Click to see a large version of this cartoon...

Click to see a large version of this cartoon

Complete HarpWeek Explanation:
The novel, Looking Backward, 2000-1887 (1888), serves as the theme for this cartoon, which compares Grover Cleveland’s shrinking stature with the voters of New York over time. The first image depicts a large Cleveland who in 1882 won a landslide victory for the New York governorship over his Republican opponent, Charles Folger, 59%-37%.
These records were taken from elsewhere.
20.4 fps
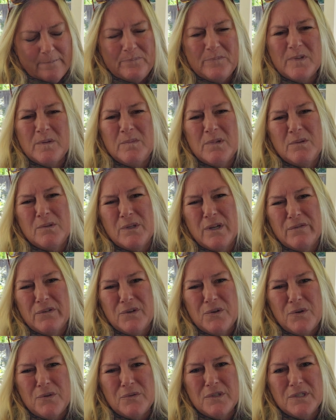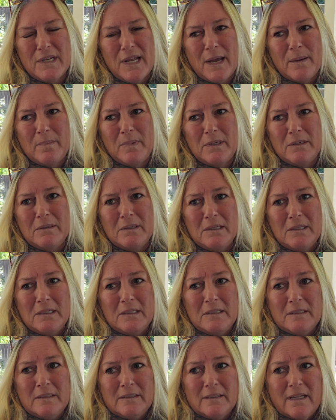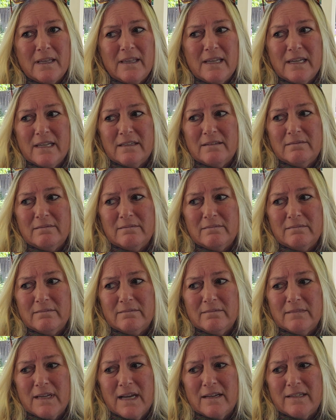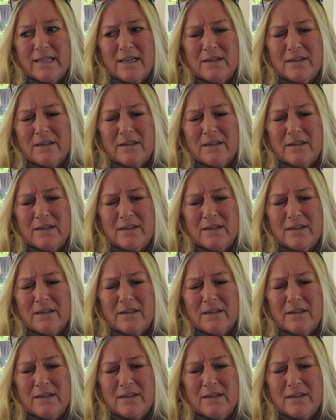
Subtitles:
Sometimes we'll have a cold snap, and I think it got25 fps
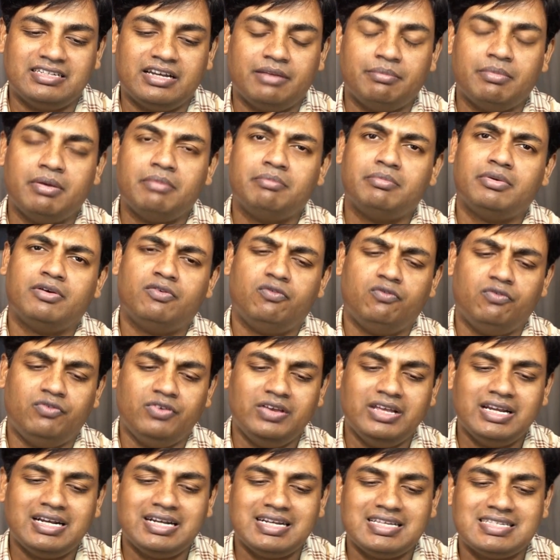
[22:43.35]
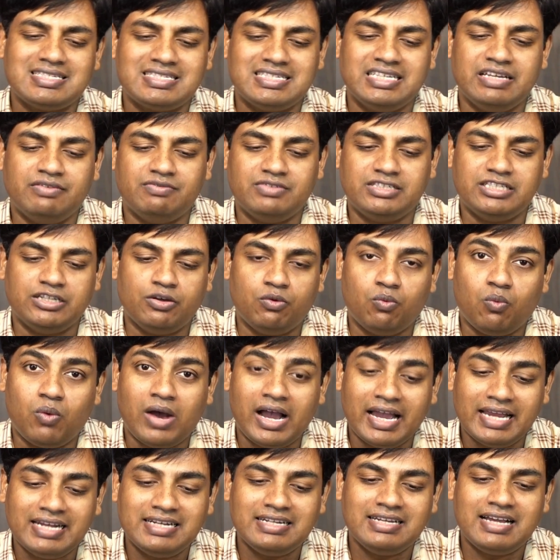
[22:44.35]
Remember, we receive
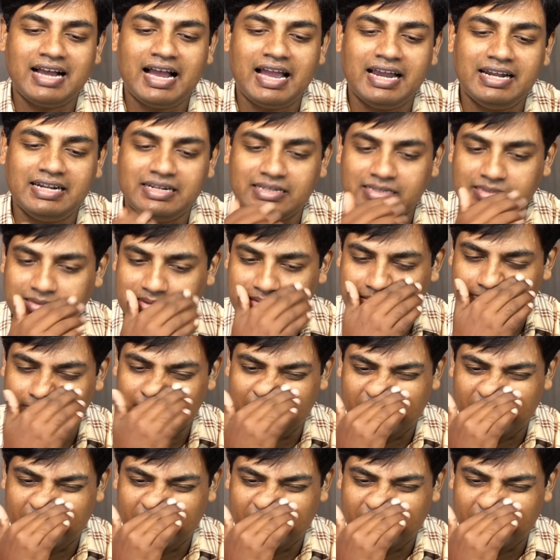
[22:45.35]
divine guidanceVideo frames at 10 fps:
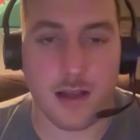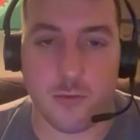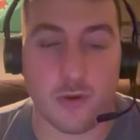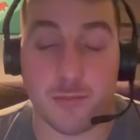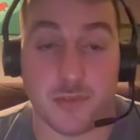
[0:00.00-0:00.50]

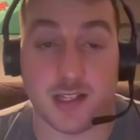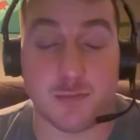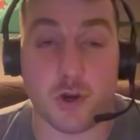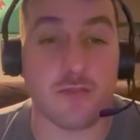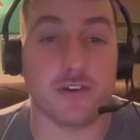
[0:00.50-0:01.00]
We
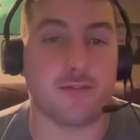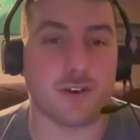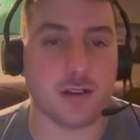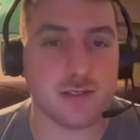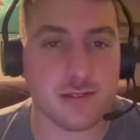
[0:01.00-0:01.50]
that's perfect
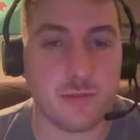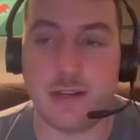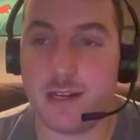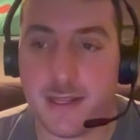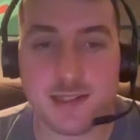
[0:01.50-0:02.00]
for us.
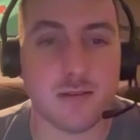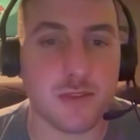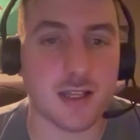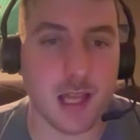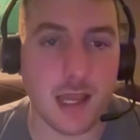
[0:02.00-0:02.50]
We need
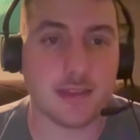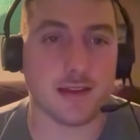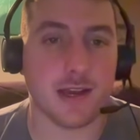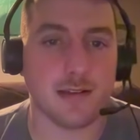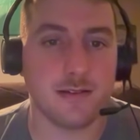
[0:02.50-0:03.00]
something like
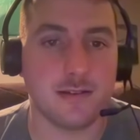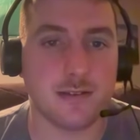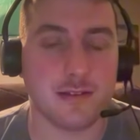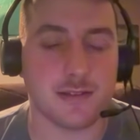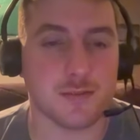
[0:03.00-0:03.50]
that
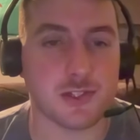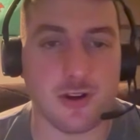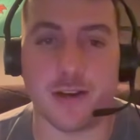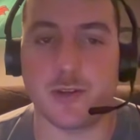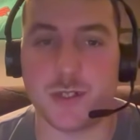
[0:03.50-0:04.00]
because I'm
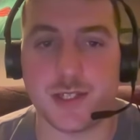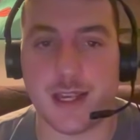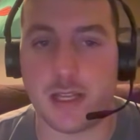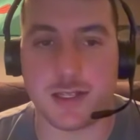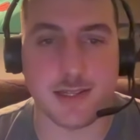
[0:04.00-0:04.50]
sorry, Chris
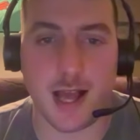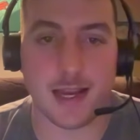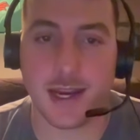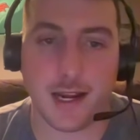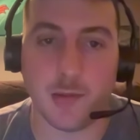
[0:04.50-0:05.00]
Sale is
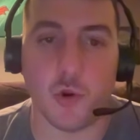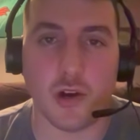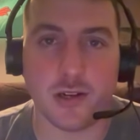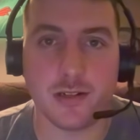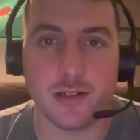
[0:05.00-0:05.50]
not it
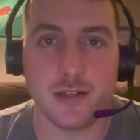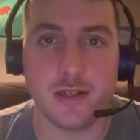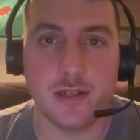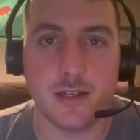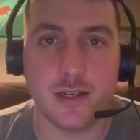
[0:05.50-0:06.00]
anymore.
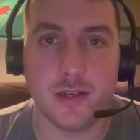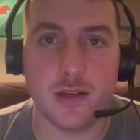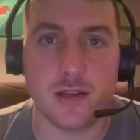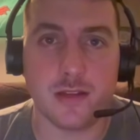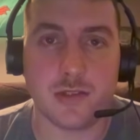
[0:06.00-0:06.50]

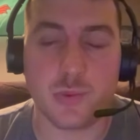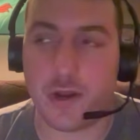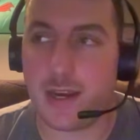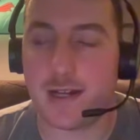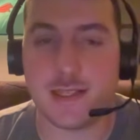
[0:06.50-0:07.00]

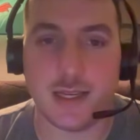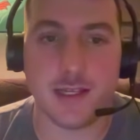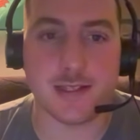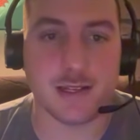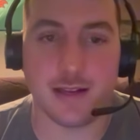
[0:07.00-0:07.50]
2019
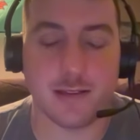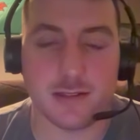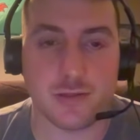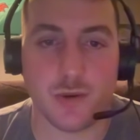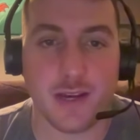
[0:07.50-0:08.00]
is not.
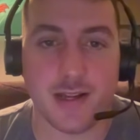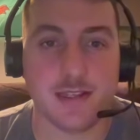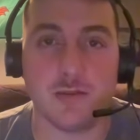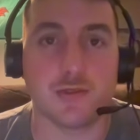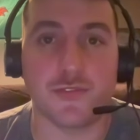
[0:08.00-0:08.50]

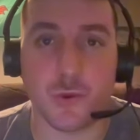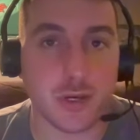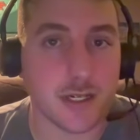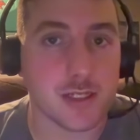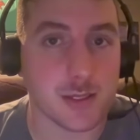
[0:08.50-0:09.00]
2019 was four
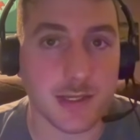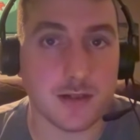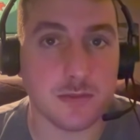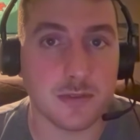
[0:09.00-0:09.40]
years ago.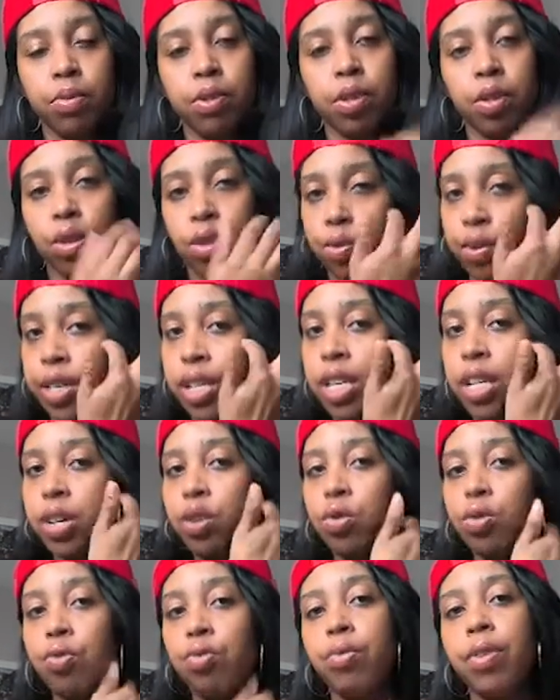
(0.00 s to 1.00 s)
the lawyer
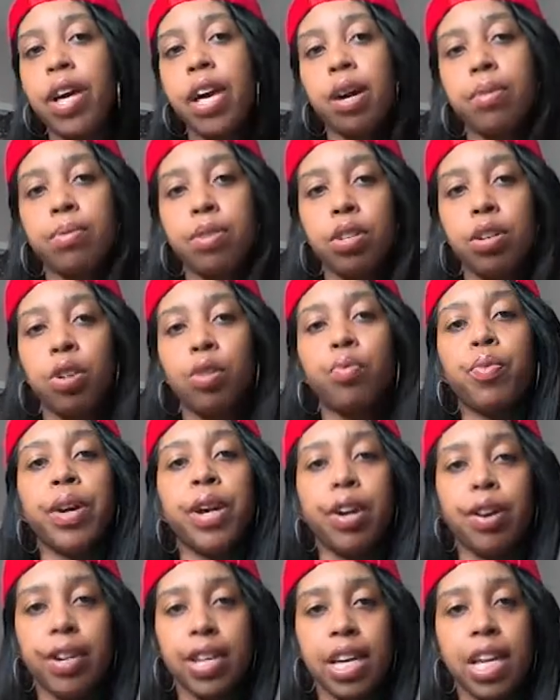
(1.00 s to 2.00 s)
who helped her win
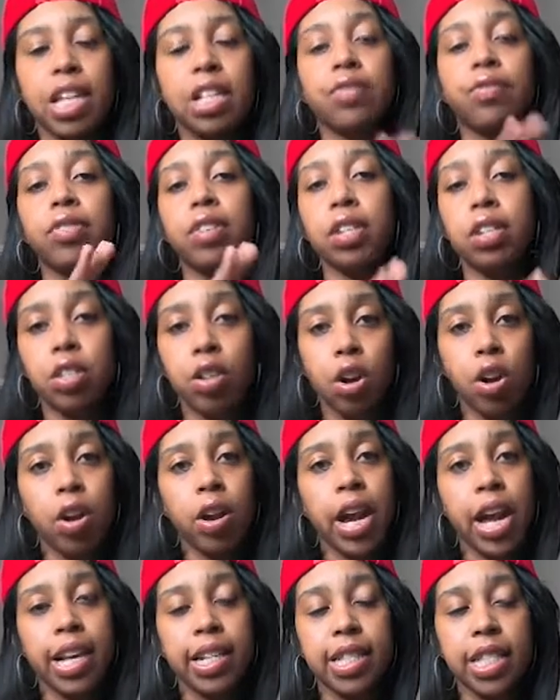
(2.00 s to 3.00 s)
her case for this car
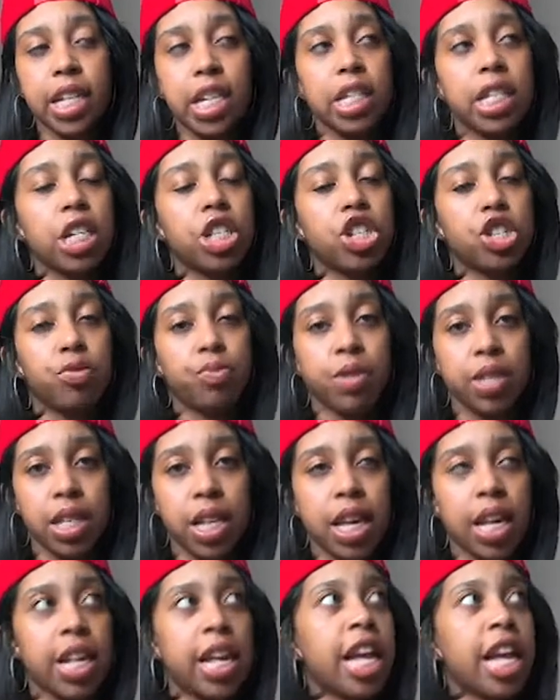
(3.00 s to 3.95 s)
accident that she was in,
At the national level, New York in the late-nineteenth century was a swing state that was closely contested between the two major parties. As the state with the most electoral votes at the time, it was very important in the quadrennial presidential contests. The following table shows how New York casts its electoral votes over a 20-year period:

1868 Democrat (Horatio Seymour)
1872 Republican (Ulysses S. Grant)
1876 Democrat (Samuel J. Tilden)
1880 Republican (James Garfield)
1884 Democrat (Grover Cleveland)
1888 Republican (Benjamin Harrison)

The second figure in the cartoon reveals a much-shrunken and disgruntled Cleveland, who barely won the state and, therefore, the White House in 1884. The third Cleveland is even tinier and looks befuddled at having lost New York and the presidency in 1888. Posted on the wall in the background are quotes from Democrats concluding that the former president cannot regain the White House in 1892. In the foreground, the sign at the end of the line of Clevelands has a question mark after the year 1892; however, the cartoonist projected from the previous trend to draw a hole into which the nominee will fall and thus lose New York (and presumably the presidential contest) by an even deeper margin than before. In fact, the Cleveland went on to regain New York in 1892 by almost 45,500 votes and return to the White House.

Looking Backward, was written by Edward Bellamy, a lawyer turned journalist who advocated the nationalization of public services. The novel describes how the United States of 2000 had developed into a socialist utopia of brotherly harmony. The book sold over a million copies at a time when such ideas were new and seemed daring, but today the world it imagines comes across as sterile and controlled.